From the very beginning of the novel, I was forced to confront my own shock at the level of rawness of Shaka’s, and by extension Ichikawa’s, erotica. Shaka’s unapologetic and lewd expressions of desire, unfiltered and explicit, challenged my preconceptions of what a disabled woman should or could portray.
I was surprised, and candidly, embarrassed, by her self-sexualisation, down to the descriptions of her arousal in her underwear. It prompted self-examination of my biases. My discomfort persisted as I read on: I could not shake the sense of inappropriateness.
In one instance, Shaka discusses her desire to get pregnant with the purpose to have an abortion. For most women, abortion is not a decision made lightly, but a necessary option that allows them to maintain control over their lives, free from external judgement or coercion.
The denial of Shaka’s fundamental rights to her own body – a denial of physical agency – drive her to the most radical forms of self-expression, to the point where she yearns for self-affliction. While it may seem extreme, Ichikawa draws on our discomfort to convince us of the wider lack of autonomy felt by those with disabilities in the modern world.
This tension is not isolated to the experiences of Shaka in the novel. Ichikawa, who shares the same condition as her protagonist, provided a broader cultural and political backdrop.
She considers Richard Wagner for his complex views on height, disability activist Tomoko Yonezu, who famously sprayed paint at the Mona Lisa during its loan to Tokyo in protest against its poor access for those with disabilities, as well as references to David Lynch.

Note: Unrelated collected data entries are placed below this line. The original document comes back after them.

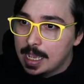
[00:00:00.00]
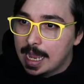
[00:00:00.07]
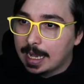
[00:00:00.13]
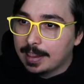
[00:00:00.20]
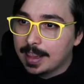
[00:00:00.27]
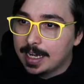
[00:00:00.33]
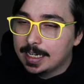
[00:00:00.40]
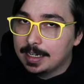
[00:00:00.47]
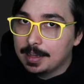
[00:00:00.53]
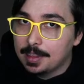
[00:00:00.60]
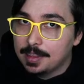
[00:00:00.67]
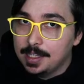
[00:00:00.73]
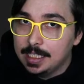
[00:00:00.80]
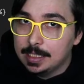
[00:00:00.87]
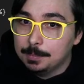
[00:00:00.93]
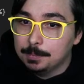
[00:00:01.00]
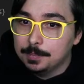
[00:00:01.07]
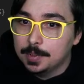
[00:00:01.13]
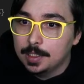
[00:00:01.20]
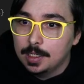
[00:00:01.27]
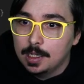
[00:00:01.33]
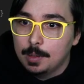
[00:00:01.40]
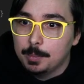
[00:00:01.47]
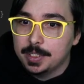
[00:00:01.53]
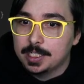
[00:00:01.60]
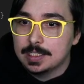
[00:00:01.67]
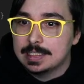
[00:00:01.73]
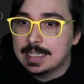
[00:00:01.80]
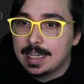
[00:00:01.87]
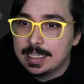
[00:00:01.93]
and then in theme,
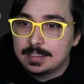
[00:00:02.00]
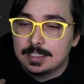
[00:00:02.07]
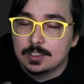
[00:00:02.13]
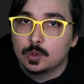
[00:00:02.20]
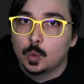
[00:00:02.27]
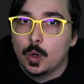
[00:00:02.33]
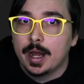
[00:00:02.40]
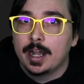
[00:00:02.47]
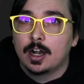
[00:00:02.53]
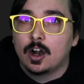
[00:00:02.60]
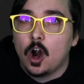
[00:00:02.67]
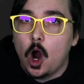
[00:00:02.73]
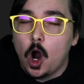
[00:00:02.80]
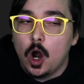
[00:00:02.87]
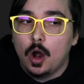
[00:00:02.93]
because this is where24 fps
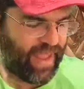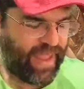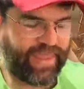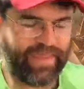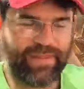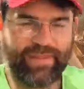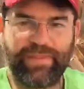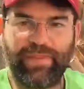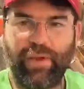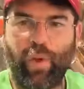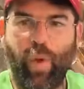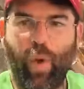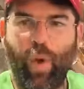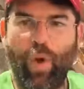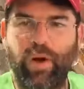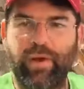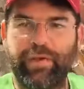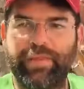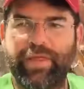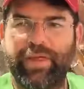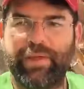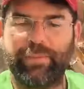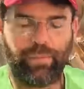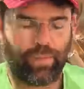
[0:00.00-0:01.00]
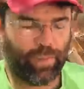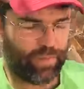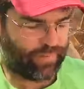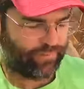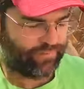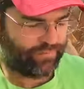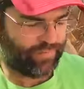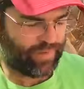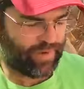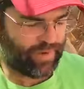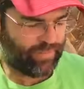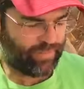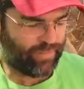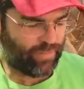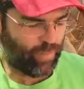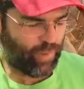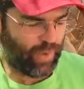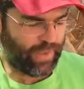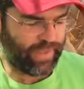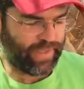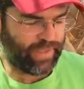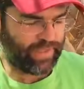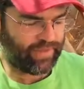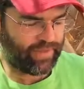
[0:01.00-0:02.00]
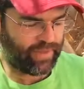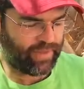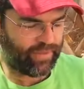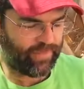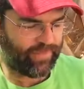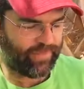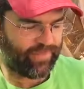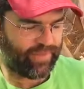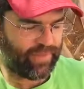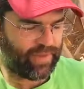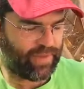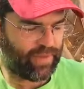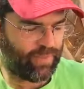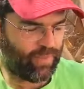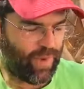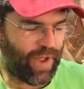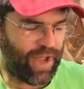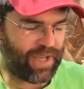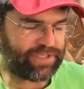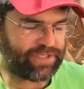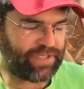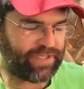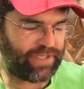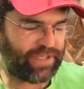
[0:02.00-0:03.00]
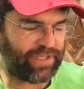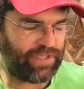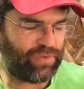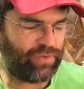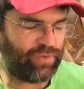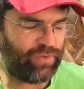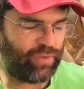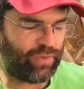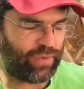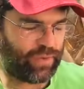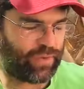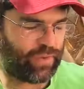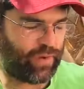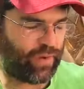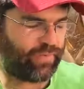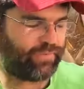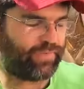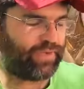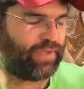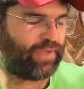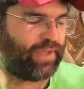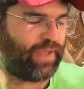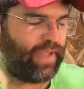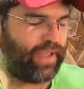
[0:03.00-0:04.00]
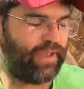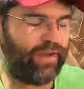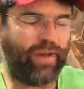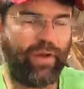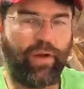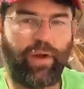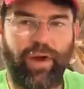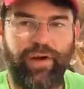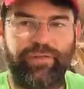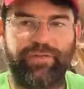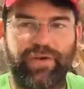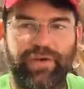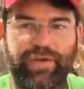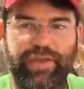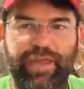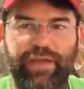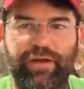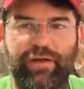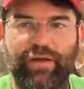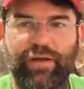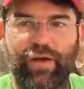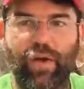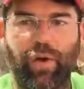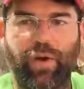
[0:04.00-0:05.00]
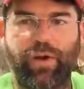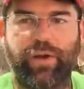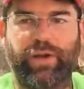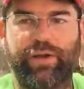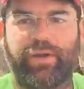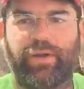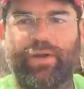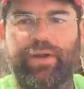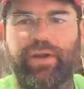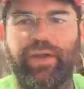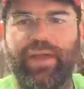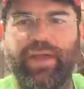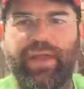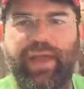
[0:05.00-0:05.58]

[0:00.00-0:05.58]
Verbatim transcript: and all of them were from what he terms the Washington, New York, Harvard, Yale, Harvard, Yale corridor.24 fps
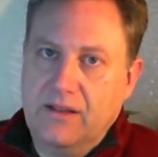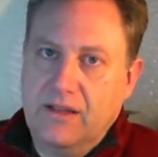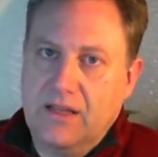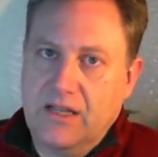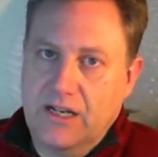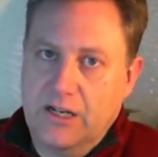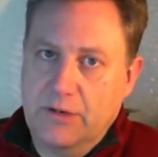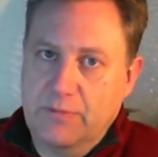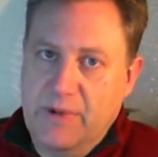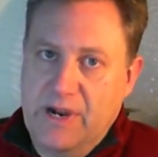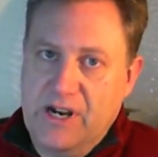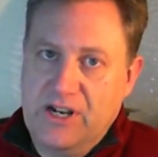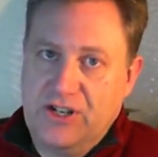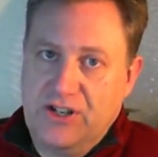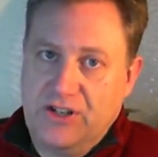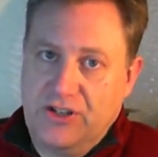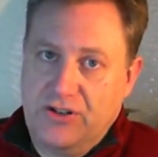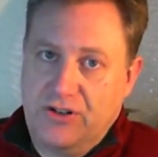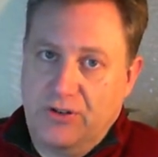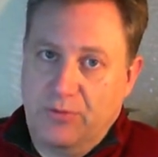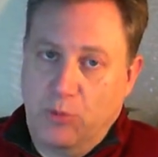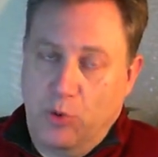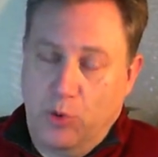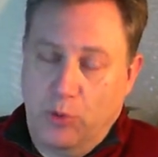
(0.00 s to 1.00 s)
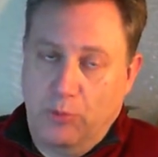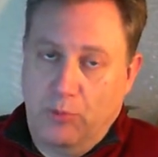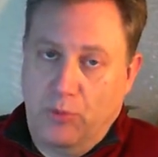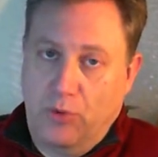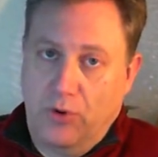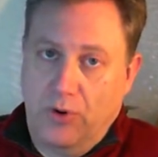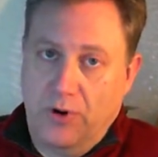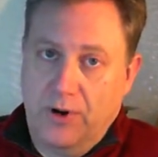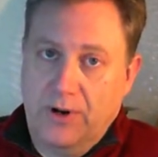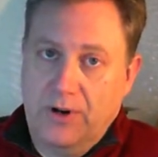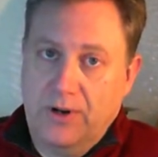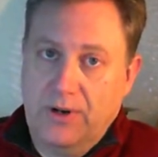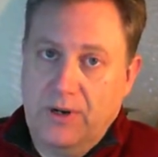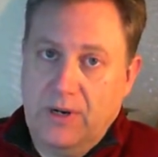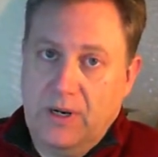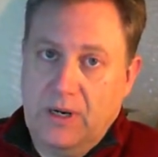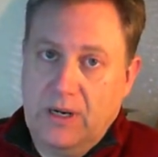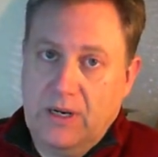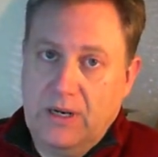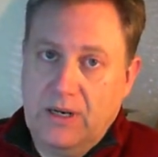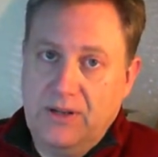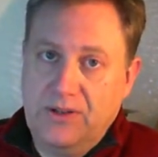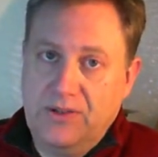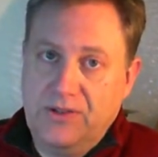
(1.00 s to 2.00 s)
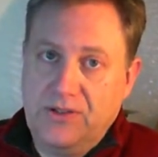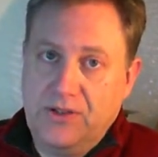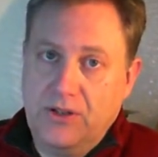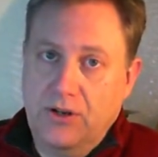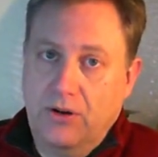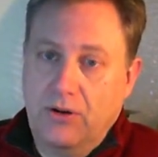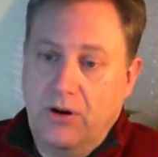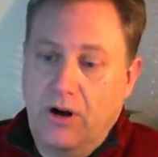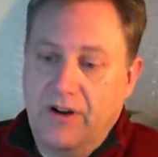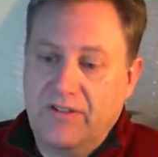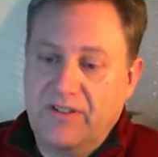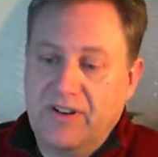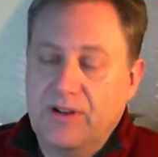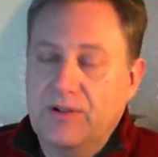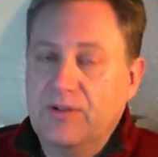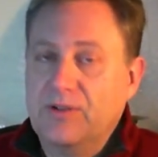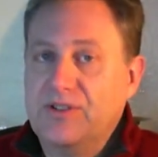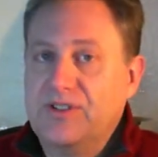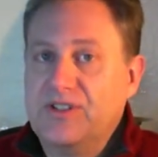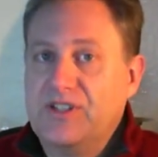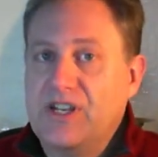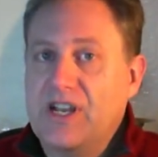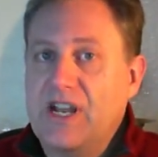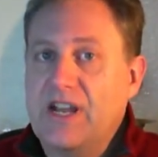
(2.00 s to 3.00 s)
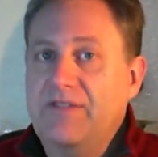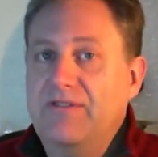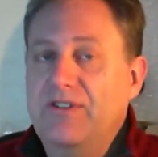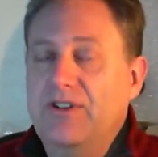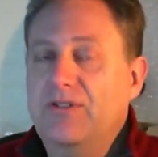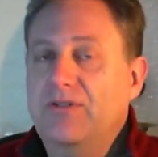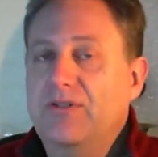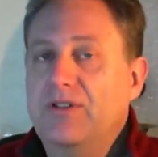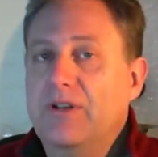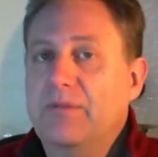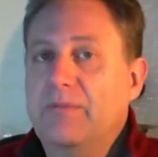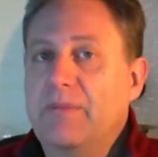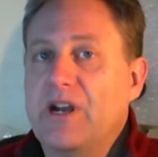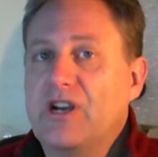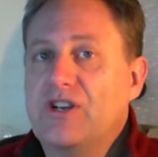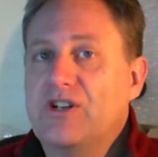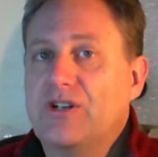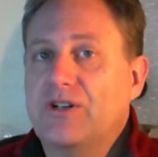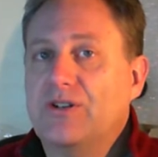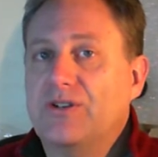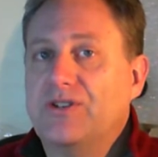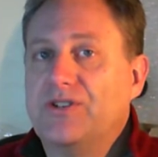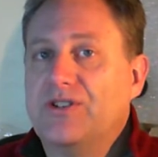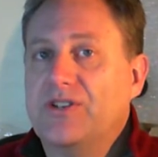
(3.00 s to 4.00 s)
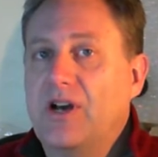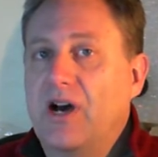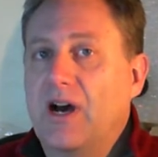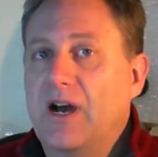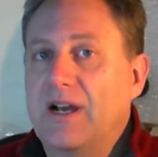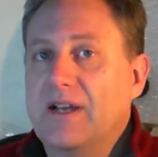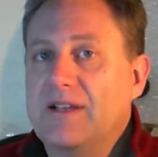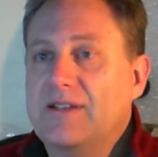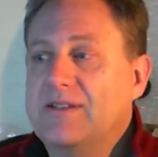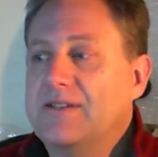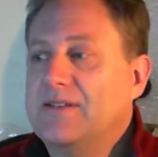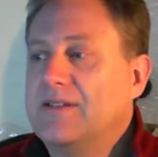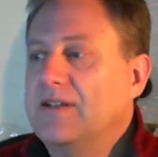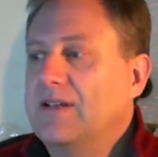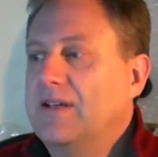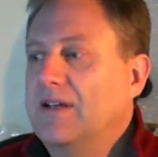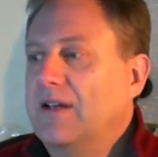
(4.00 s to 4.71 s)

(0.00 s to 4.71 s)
the dimensions are more important, so often it will save you dimensional size.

These references are not ornamental; she situates her protagonist within a group of transgressive figures who have refused to be silenced, challenging politics of representation. The eroticism, then, to me, is not merely personal but political: a confrontation with the routine infantilisation that people with disabilities face.
Hunchback is witty, nihilistic, and idiosyncratic. It challenges our preconceived ideas of disability, autonomy, and desire. I would implore everyone to read it: at 112 pages, you should be more than capable.